───── DATA ─────
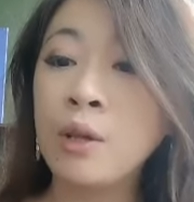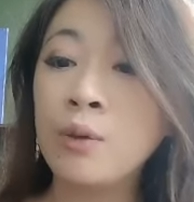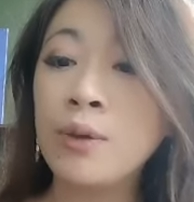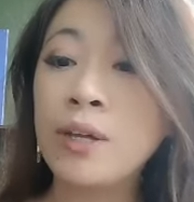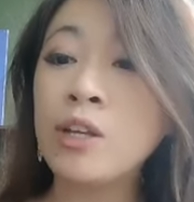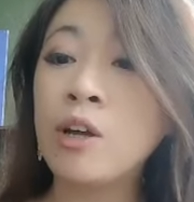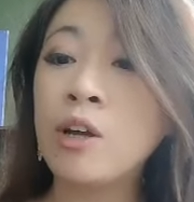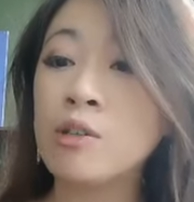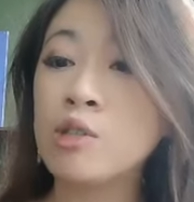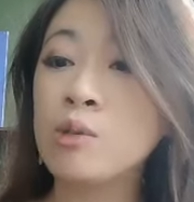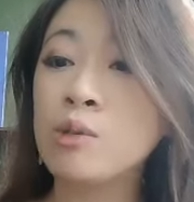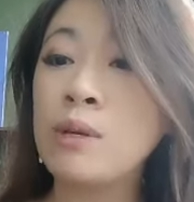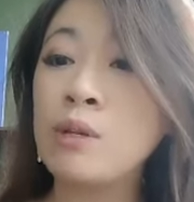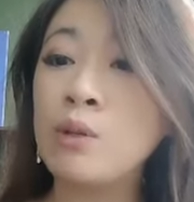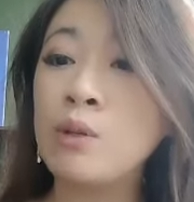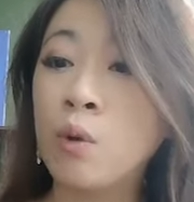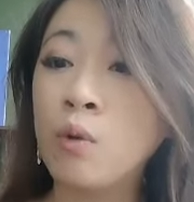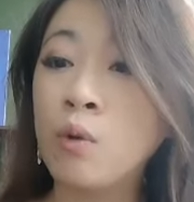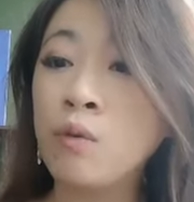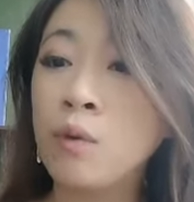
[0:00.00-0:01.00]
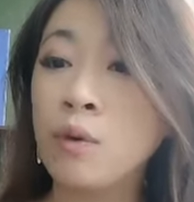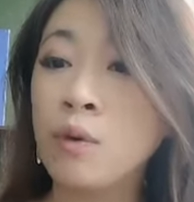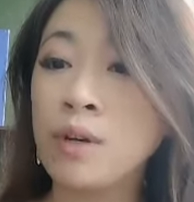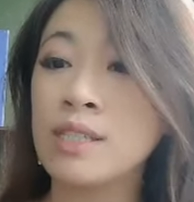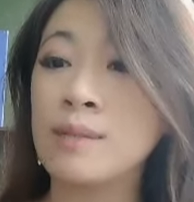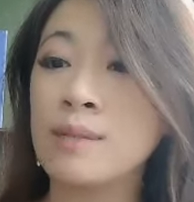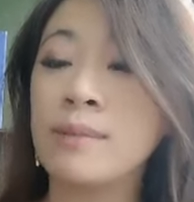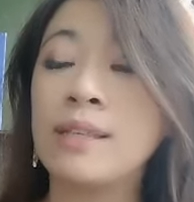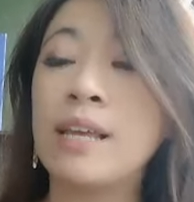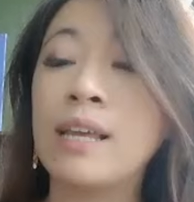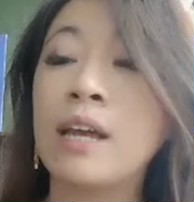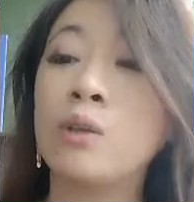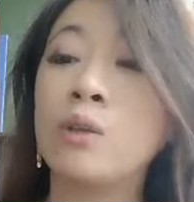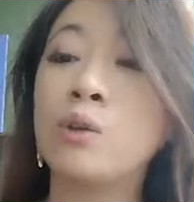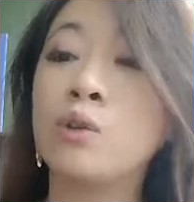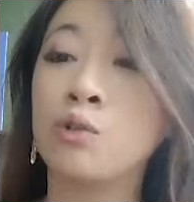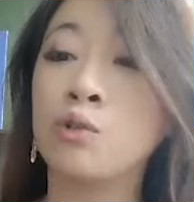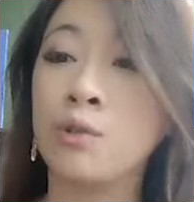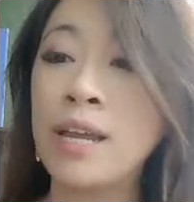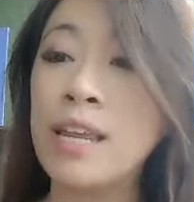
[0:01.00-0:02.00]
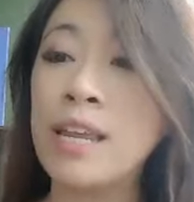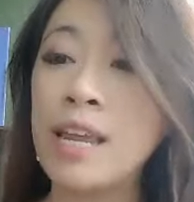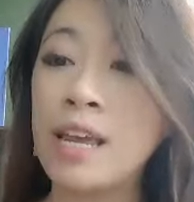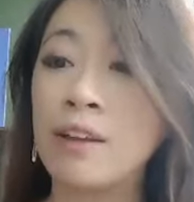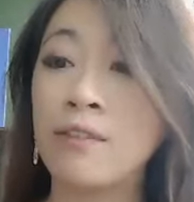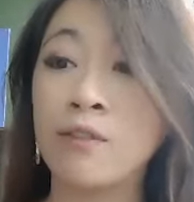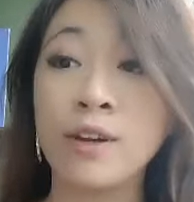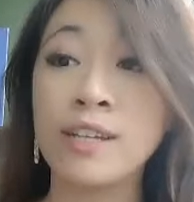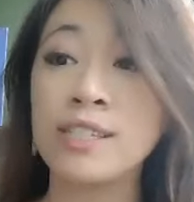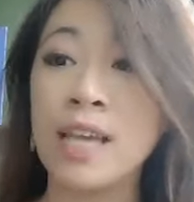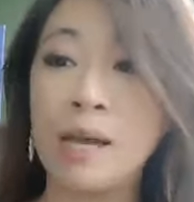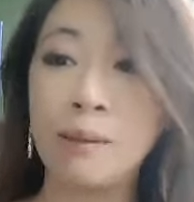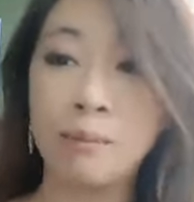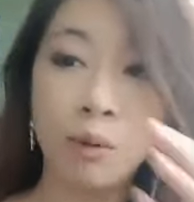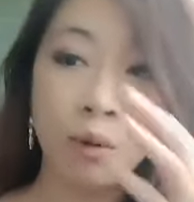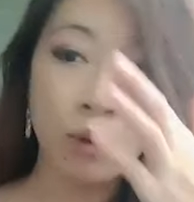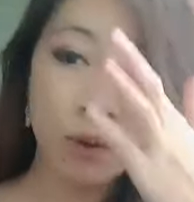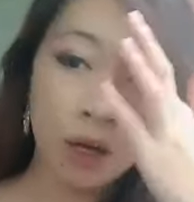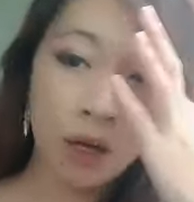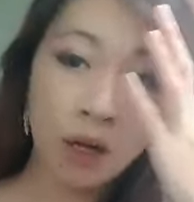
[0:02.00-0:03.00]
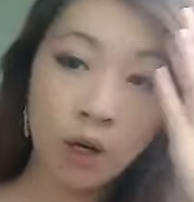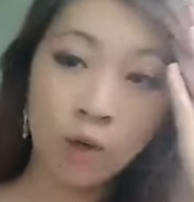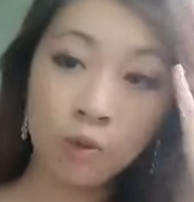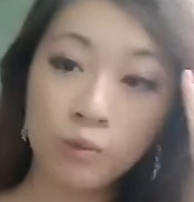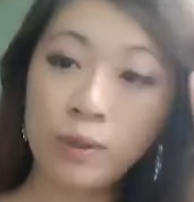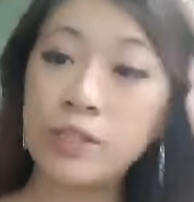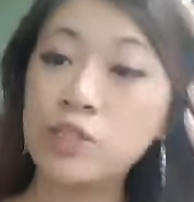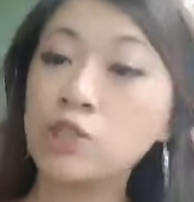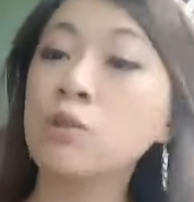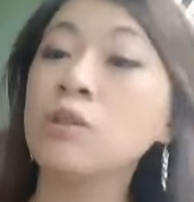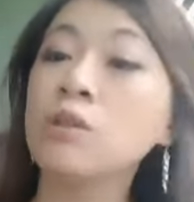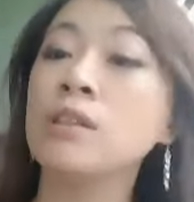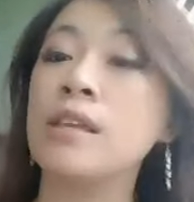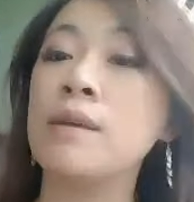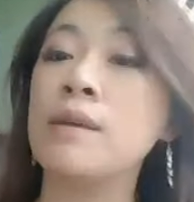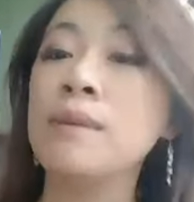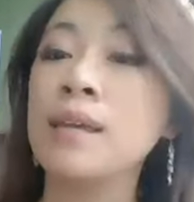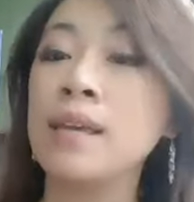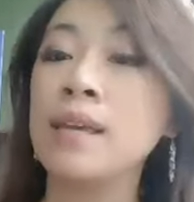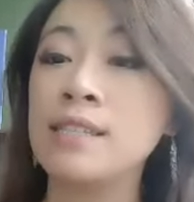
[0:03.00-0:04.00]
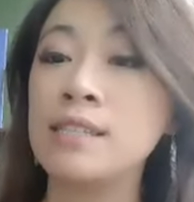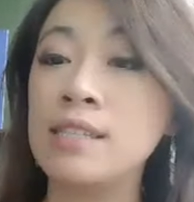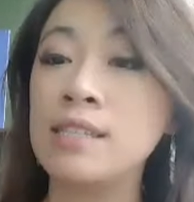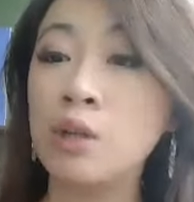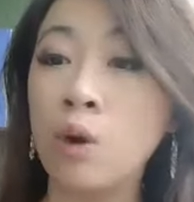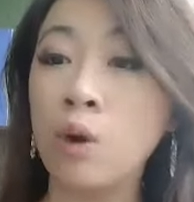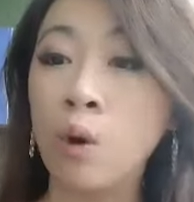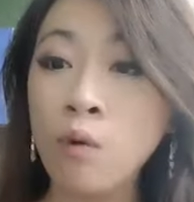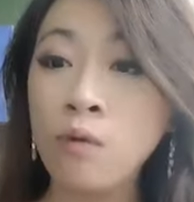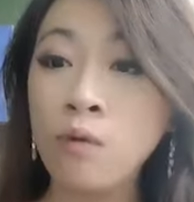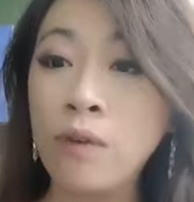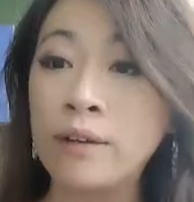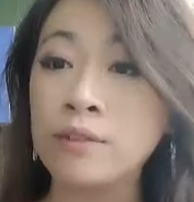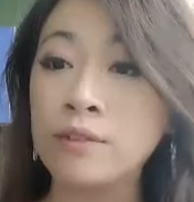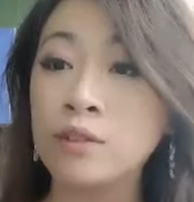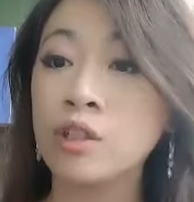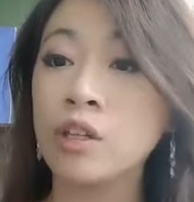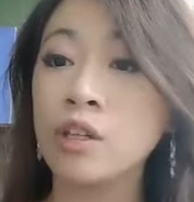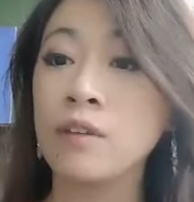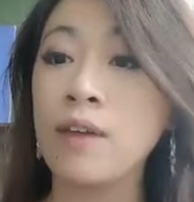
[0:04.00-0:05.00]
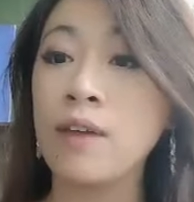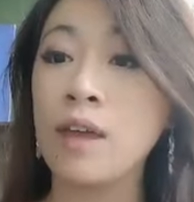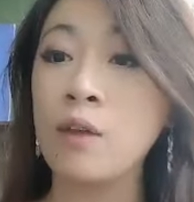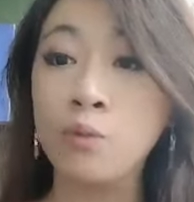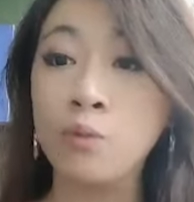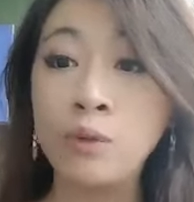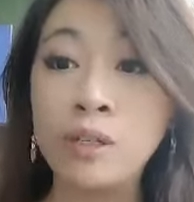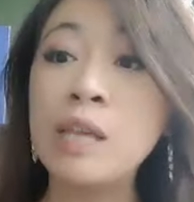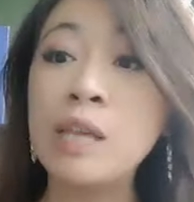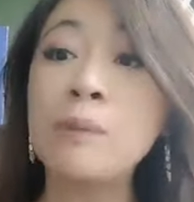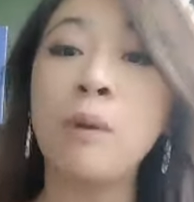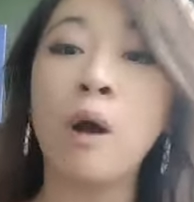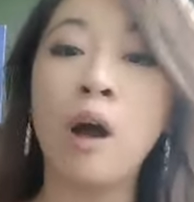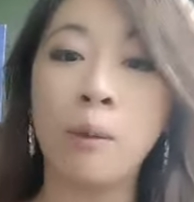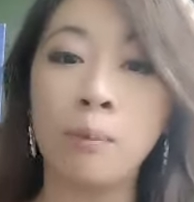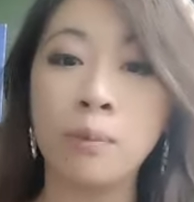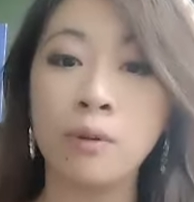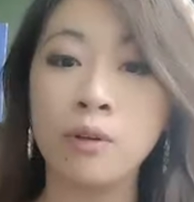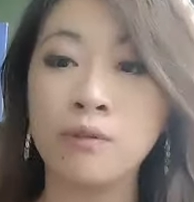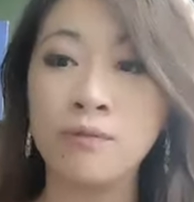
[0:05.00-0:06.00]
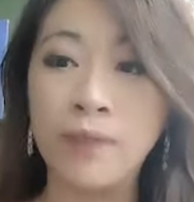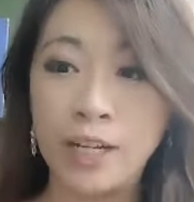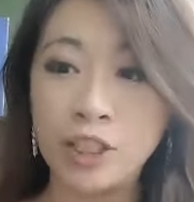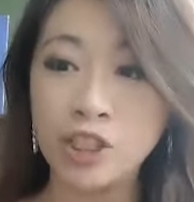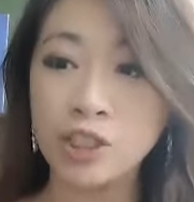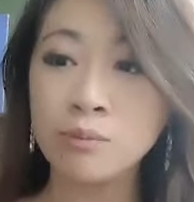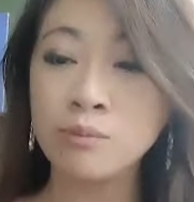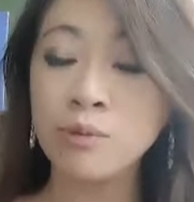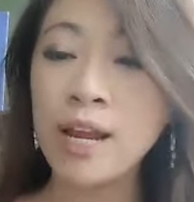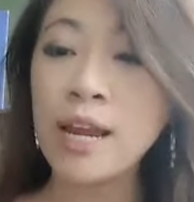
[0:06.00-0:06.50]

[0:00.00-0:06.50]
You can also be known for something that you created. For example, Rachel Lim is the co founder of a really popular fashion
─────
TASK TO CARRY OUT
Set down each entry above exactly as it appears. Omit the pictures.

RESPONSE
[0:00.00-0:01.00]
[0:01.00-0:02.00]
[0:02.00-0:03.00]
[0:03.00-0:04.00]
[0:04.00-0:05.00]
[0:05.00-0:06.00]
[0:06.00-0:06.50]

[0:00.00-0:06.50]
You can also be known for something that you created. For example, Rachel Lim is the co founder of a really popular fashion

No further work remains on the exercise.